_RECORD EXCERPTS_:
--*--
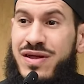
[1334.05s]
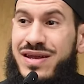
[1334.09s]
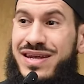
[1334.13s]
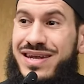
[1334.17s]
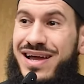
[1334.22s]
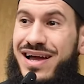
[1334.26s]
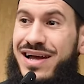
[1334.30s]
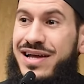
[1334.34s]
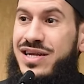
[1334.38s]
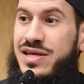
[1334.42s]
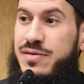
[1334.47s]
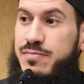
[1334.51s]

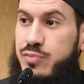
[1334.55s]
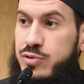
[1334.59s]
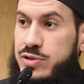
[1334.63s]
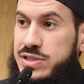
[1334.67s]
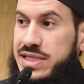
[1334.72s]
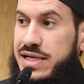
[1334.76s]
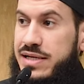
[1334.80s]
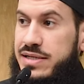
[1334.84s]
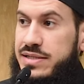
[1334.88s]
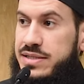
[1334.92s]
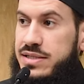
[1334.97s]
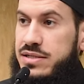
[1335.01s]

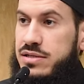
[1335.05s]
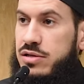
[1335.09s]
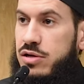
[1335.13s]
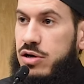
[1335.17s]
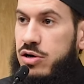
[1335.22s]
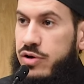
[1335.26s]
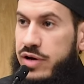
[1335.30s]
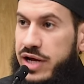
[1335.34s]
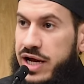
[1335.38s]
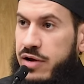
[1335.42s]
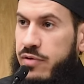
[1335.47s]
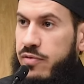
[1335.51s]
90%,
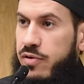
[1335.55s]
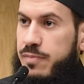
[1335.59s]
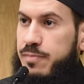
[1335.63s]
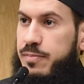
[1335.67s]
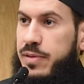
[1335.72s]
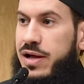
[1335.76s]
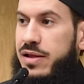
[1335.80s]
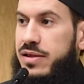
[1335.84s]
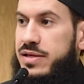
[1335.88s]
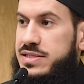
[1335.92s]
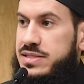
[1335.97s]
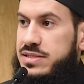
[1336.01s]
are Arab
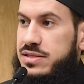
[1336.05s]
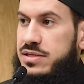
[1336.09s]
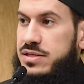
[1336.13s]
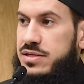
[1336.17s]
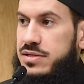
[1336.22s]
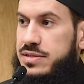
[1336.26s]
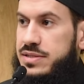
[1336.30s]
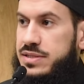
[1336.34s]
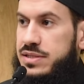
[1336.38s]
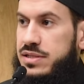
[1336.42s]
Palestinians.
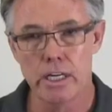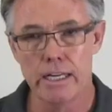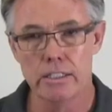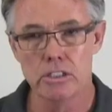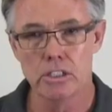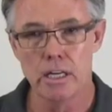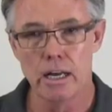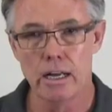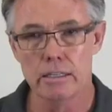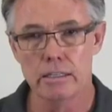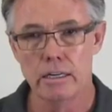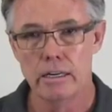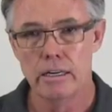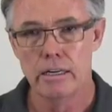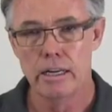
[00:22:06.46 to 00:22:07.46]
changed
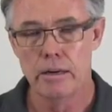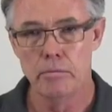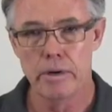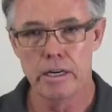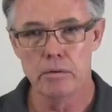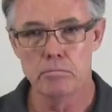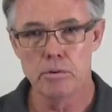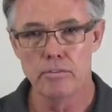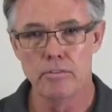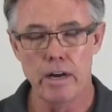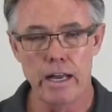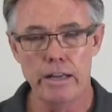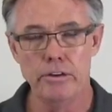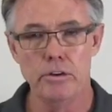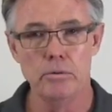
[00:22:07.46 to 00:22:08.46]
out, and we can
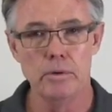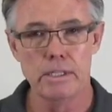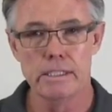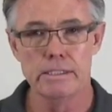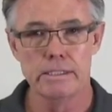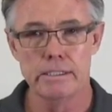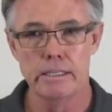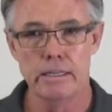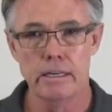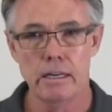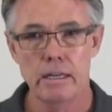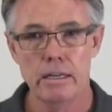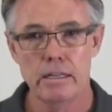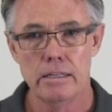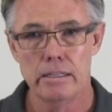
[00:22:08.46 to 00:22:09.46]
provide you with a
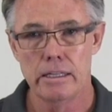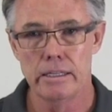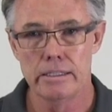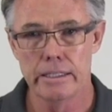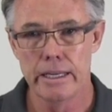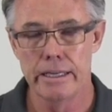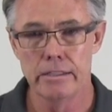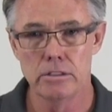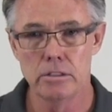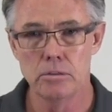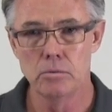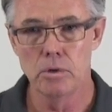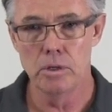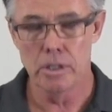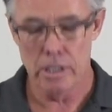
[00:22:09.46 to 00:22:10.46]
sear that is going
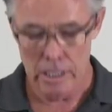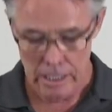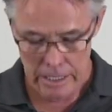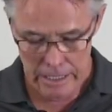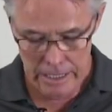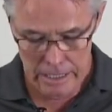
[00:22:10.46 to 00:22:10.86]
to work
--*--
_TRY IT_:
The pictures stay out; everything else in the records above must be repeated exactly.

_SOLUTION TO THIS PROBLEM_:
[1334.05s]
[1334.09s]
[1334.13s]
[1334.17s]
[1334.22s]
[1334.26s]
[1334.30s]
[1334.34s]
[1334.38s]
[1334.42s]
[1334.47s]
[1334.51s]

[1334.55s]
[1334.59s]
[1334.63s]
[1334.67s]
[1334.72s]
[1334.76s]
[1334.80s]
[1334.84s]
[1334.88s]
[1334.92s]
[1334.97s]
[1335.01s]

[1335.05s]
[1335.09s]
[1335.13s]
[1335.17s]
[1335.22s]
[1335.26s]
[1335.30s]
[1335.34s]
[1335.38s]
[1335.42s]
[1335.47s]
[1335.51s]
90%,
[1335.55s]
[1335.59s]
[1335.63s]
[1335.67s]
[1335.72s]
[1335.76s]
[1335.80s]
[1335.84s]
[1335.88s]
[1335.92s]
[1335.97s]
[1336.01s]
are Arab
[1336.05s]
[1336.09s]
[1336.13s]
[1336.17s]
[1336.22s]
[1336.26s]
[1336.30s]
[1336.34s]
[1336.38s]
[1336.42s]
Palestinians.
[00:22:06.46 to 00:22:07.46]
changed
[00:22:07.46 to 00:22:08.46]
out, and we can
[00:22:08.46 to 00:22:09.46]
provide you with a
[00:22:09.46 to 00:22:10.46]
sear that is going
[00:22:10.46 to 00:22:10.86]
to work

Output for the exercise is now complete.